Bien des civilisations sont passées, enfouies dans les sables des déserts, dans les étendues d’eau, ou au fond
des mers. D’autres prennent la place, et, à leur tour, tentent d’unir le monde pour aller au-delà des nuages, mais
en vain.
L’auteur de la Genèse explique le pourquoi de la différence, des langues et des cultures.
Il explique la volonté de Dieu de se révéler au travers même de cette diversité. Pour rester ce « Tout-Autre »,
encore et toujours créateur que l’on ne cesse de vouloir atteindre ou dépasser, Dieu oblige l’homme à se
projeter, non pas plus haut, en construisant tours et ziggurats, mais à grandir, à évoluer, non pas à l’aide de la
matière, mais du verbe. Pour aller plus haut désormais, l’humain devra ne jamais oublier que le Verbe est
premier.
Et si le Verbe se fait « Rouâh » des origines, mystère accroché aux charpies des déserts de pierres du Wadi
Rum, aux montagnes du Caucase, il se fait chair et s’incarne pour nous rassembler malgré nos différences, par
une langue unique, celle de l’amour. Ainsi, le Verbe se fait chair.
Dieu voyage ainsi, se fait langage, communication, afin de sortir l’humain de son incorrigible désir de toute-
puissance. Dieu déjoue ainsi les plans de l’homme, afin de l’obliger à la rencontre et à l’échange.

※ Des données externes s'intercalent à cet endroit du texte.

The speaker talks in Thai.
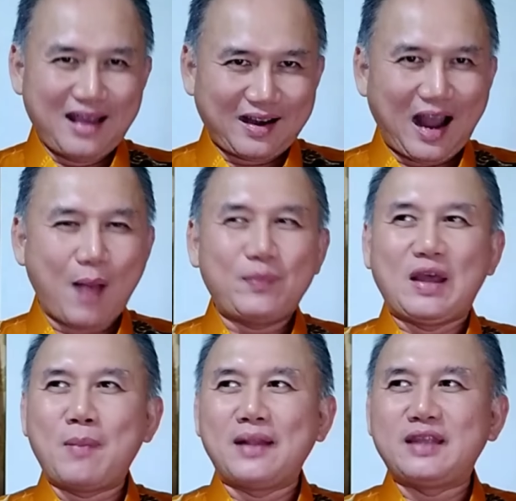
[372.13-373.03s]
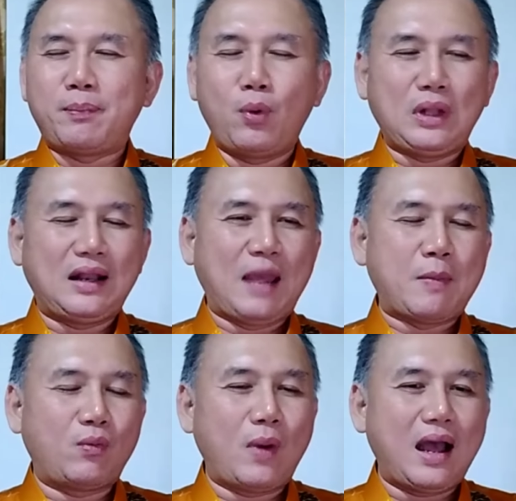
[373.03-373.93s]
นะครับ เดี๋ยวมันจะพูดอะไร
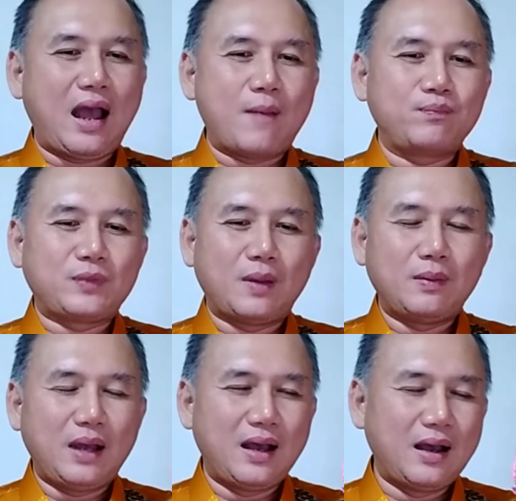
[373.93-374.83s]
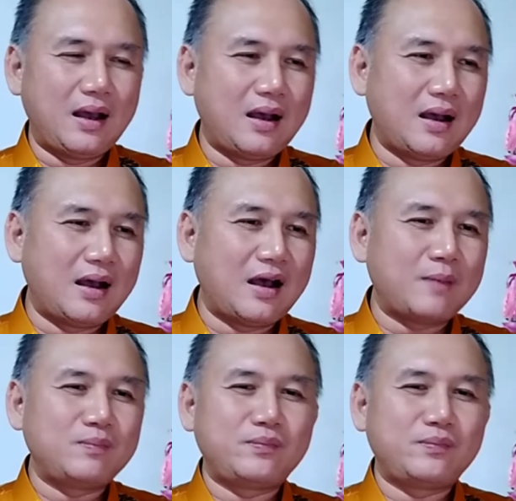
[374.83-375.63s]
บอกว่าเออ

Aujourd’hui encore, nos ziggurats de verre et d’acier ne nous renvoient que l’image de nous-mêmes, et
l’espace se restreint autour de nous. Ce n’est pas Dieu que nous rencontrons mais notre simple désir de toute-
puissance.
Pour nous rejoindre et nous laisser l’appréhender, Dieu se fait langage, partage. Partage, comme le pain qui
passe de main en main autour de nos tables de fêtes. Dieu se fait à la fois un, ou deux, ou trois, et pourquoi pas
plus. Dieu est qui il est « je suis qui je suis » dira-t-il à Moïse, et lui seul en décide. Mais pour dire Dieu il faut
la complémentarité de nos compréhensions et de nos interprétations.
Le verbe est nomade, voyageur, insaisissable et léger comme le vent ; Le verbe est impossible à contenir.
Rien ne le limite, personne ne peut se l’approprier et en faire sa chose, ne serait-ce qu’un instant pour dominer
son prochain.
Nous ne serons jamais, malgré tous les moyens que nous possédons, capables de le comprendre et de le
retraduire dans son intégralité.
Il reste toujours un peu le mystère à découvrir de notre existence, ce qui nous conduit inévitablement à notre
humanité et à plus d’humilité.
Nul besoin de vouloir scruter et atteindre le ciel. Être avec l’autre, c’est se rencontrer et partager. Dieu ne se
révèle pas dans la hauteur mais il se tient à la table de tous nos partages.
Frères et sœurs en humanité, plus tard, bien plus tard, le Christ nous appelle tous et toutes à nous unir en une
seule foi, certes, mais que chacun reste ou soit un morceau du rêve de Dieu pour sa création.
Dieu est pour tous, et nous sommes tous différents unis dans la foi, appelés à la vie en liberté, à la rencontre
avec le Christ vivant, mais chacun doit avoir la liberté de l’exprimer avec ses mots, sa culture et sa sensibilité.
Nous sommes appelés à apporter à la table de nos partages notre indispensable contribution à la
compréhension et à la révélation du Tout-Autre. Amen.